Rear panel connectivity is conspicuous by the absence of any Scart terminals - an indication of changing technology. A single HDMI output is the connection of choice, although you can also use component outputs to display some high-definition signals but not the latest 1080p standard. And there is a full range of audio options including a choice of digital outputs and 5.1 analogue pre-outs.
Disc compatibility outside of Blu-Ray is comparatively restricted to standard DVDs (including DVD-R/RW and DVD-RAM recording formats) and CDs, but doesn't include multichannel music discs. Although Blu-Ray discs contain enhanced interactive menus, the player's menu system is relatively basic with few adjustments - but this makes it incredibly easy to use.
Playing true high-definition material using Blu-Ray discs does afford more detail and sinuous movement but the difference between Denon's 1080p upscaled images isn't massive. And the player's own upscaling ability using standard DVDs isn't as impressive as any of the traditional players.
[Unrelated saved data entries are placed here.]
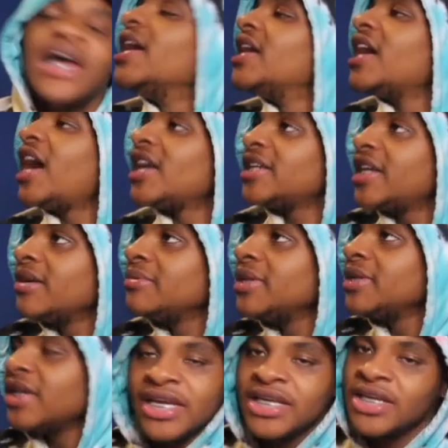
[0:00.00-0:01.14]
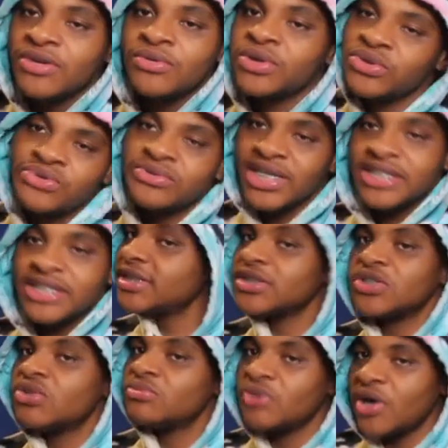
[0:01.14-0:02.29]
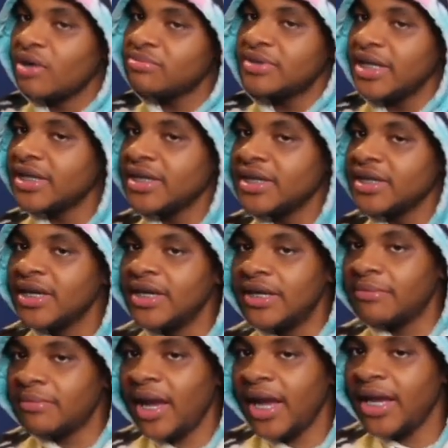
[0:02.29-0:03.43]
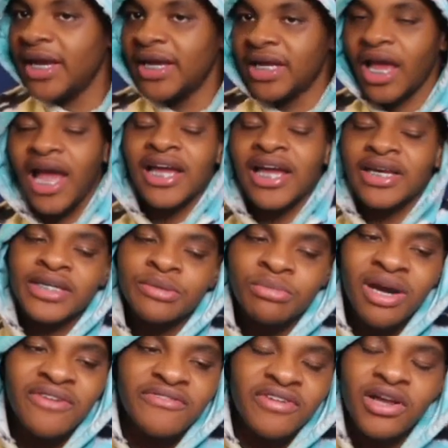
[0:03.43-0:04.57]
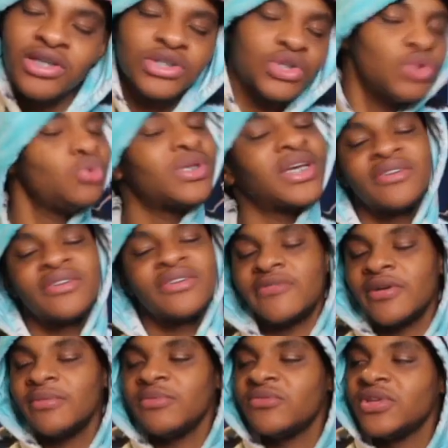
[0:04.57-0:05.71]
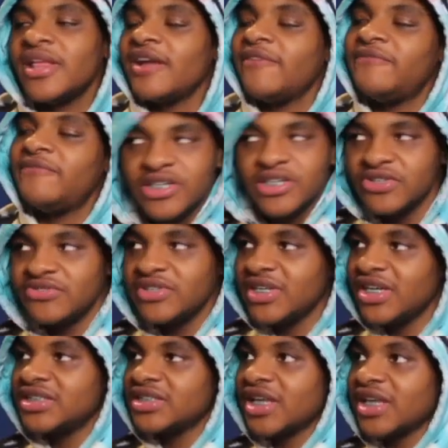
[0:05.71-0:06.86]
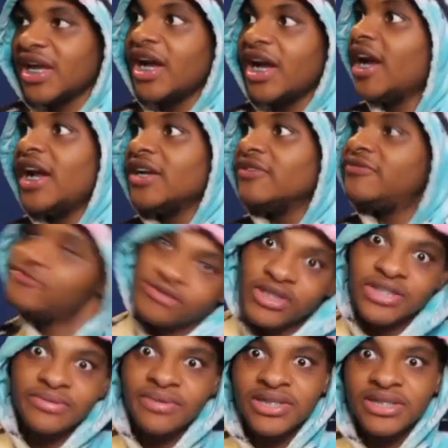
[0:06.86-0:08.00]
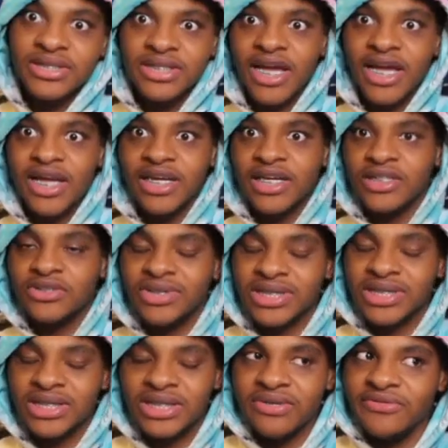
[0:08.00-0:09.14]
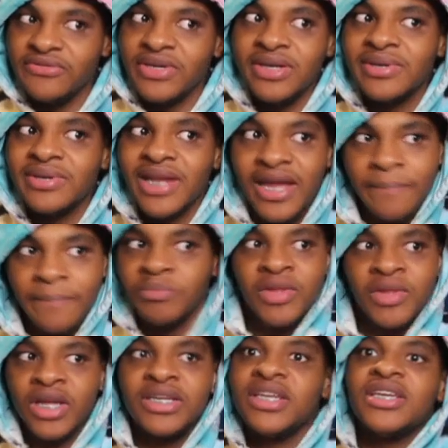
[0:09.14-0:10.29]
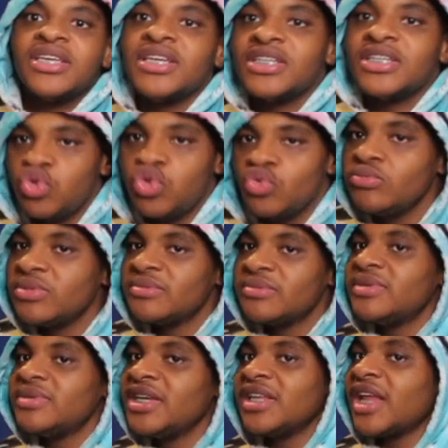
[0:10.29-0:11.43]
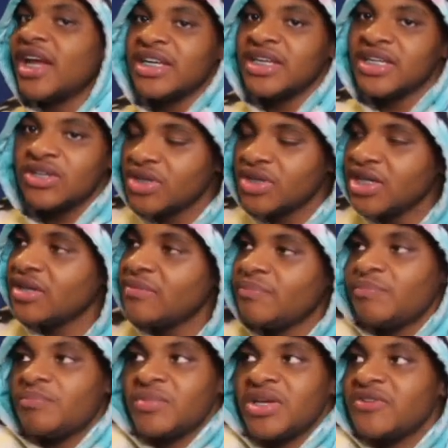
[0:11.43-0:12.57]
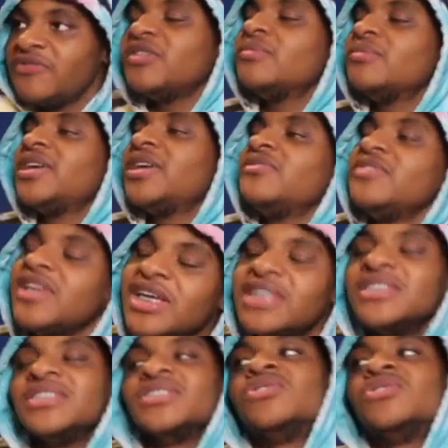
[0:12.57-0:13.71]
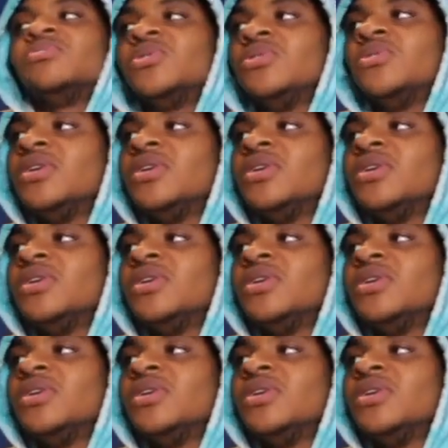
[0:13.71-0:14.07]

I damn near I ain't even wanna do that shit no more. I'm thinking in my head, god damn, my vlog's too damn far. I'm really like, fuck the reaction. Like, I had to force myself to goddamn do this shit. You feel me? Like, nigga getting too much money. Like, nigga don't even give a fuck about the reaction no more.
There is noticeably more noise, uneven gradations and little difference between using 1080i and 1080p. Sound performance, especially playing stereo music, is also a far cry from the other players.
If you want to be the first out of the traps with the new technology then the UK's first high-definition player may seem attractive - but as an upscaling player the Samsung is limited. You'd do better to wait for the format war to be resolved, during which prices will fall and performance will be improved.
Contemporary design; true high-definition support; memory card support; ease of use Minus points
Restricted disc compatibility; ordinary upscaling ability; average stereo sound
Each of these players is capable of stunning performance, as you would hope when you're spending this amount of money. There is little separating the upscaled image quality between the three traditional players - Denon's DVD-3930, Arcam's DV137 and Pioneer's DV-989. However, the Denon's uncompromised specification (including full universal compatibility, enhanced connectivity and 1080p upscaling) and outstanding all-round ability with both pictures and sound gets our approval as the finest upscaling player around.
Arcam's DV137 comes close and will appeal to anyone who wants class-leading music performance from a DVD player, but it's expensively priced. Pioneer's DV-989 is excellent value, especially if you're not using a full-HD display - but, without 1080p upscaling, it isn't as future-proof as the others.
Finally, Samsung's BDP-1000 is only average as an upscaling player but does support true high-definition material using Blu-Ray. That's fine if you want to pay inflated prices for a technology that's still developing (not to mention the struggle to find decent material to play on it) but there's bound to be some wisdom in waiting at this stage.
have recently purchased the denon 1930 for 200 pounds and i have got to say it is worth every penny.The picture on the tosh 32wlt66 is faultless and it proves you can get a bargain if you can wait-even my wife can notice the difference so it must be good.Also the music quality is good through the denon maybe not as good as a seperate 200 pound cd player but its good enough when you are on a tight budget.I AM WELL PLEASED AND NEVER AGAIN WILL I GO DOWN THE ROAD OF SUPERMARKET SPECIALS THAT DIE JUST AFTER THE WARRENTY RUNS OUT ,FUNNY THAT . MATT S.